Cleaning & Archiving - Accelerate applications and reduce TCO (Part I.)
Data is, was and will be the foundation on which everything is built. Topics such as data literacy, the data lifecycle, and the ability to delete data are essential steps to ensure application health/performance and keep costs under control. Let's see how to do proper cleaning & archiving.
Note: This article focuses on complex archiving for typically custom applications (it is not about easy archiving for e.g. MS Exchange email communication, where spam emails can be automatically discard and rest of emails can be archived without deep analysis).
1. How to identify the need for cleaning and archiving?
1.1. Are these horror sentences familiar to you?
1.2. Are you also solving similar issues?

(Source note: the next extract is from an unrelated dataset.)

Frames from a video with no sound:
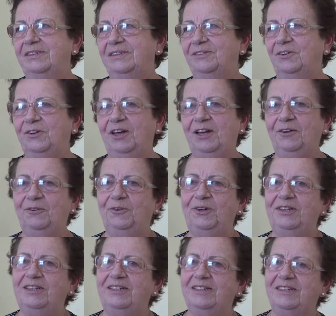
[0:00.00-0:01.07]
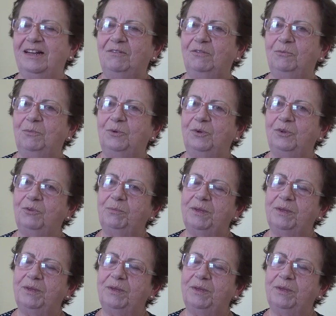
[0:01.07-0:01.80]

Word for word: Qualquer coisa, eles estavam prontos para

These are real questions and issues from several companies :-(
If you encounter any of the areas described above, sooner or later you have to start dealing with data cleaning and archiving. It has impact to whole company such as Business (processes, use cases, etc.), IT development (code quality, performance, knowledge transfer, etc.), IT operation (amount of incidents, migration, etc.), IT infrastructure (cost, etc.), RISK (Fraud, BCM, SoD, etc.), Legal & Compliance (litigations, GDPR, etc.), etc.
Ask yourself the basic questions: Do I really need to keep all historical data? Will I be able to use all of them or only some of them? What for (litigations, legal, audit, data mining, policy, reporting, etc.)? Do I have enough human and HW resources to work with all historical data? Can I continue like this with rising costs for another 3-5 years?
In most cases, 3-5 years of history is sufficient. Older data usually require legal & compliance, to resolve litigations, etc. where data retention periods are 10, 20, 30 or even more years depending on the legal in country (and only selected small amount of business information is required).
2. The main motivation
I see these seven basic reasons why you should focus on cleaning and Archiving.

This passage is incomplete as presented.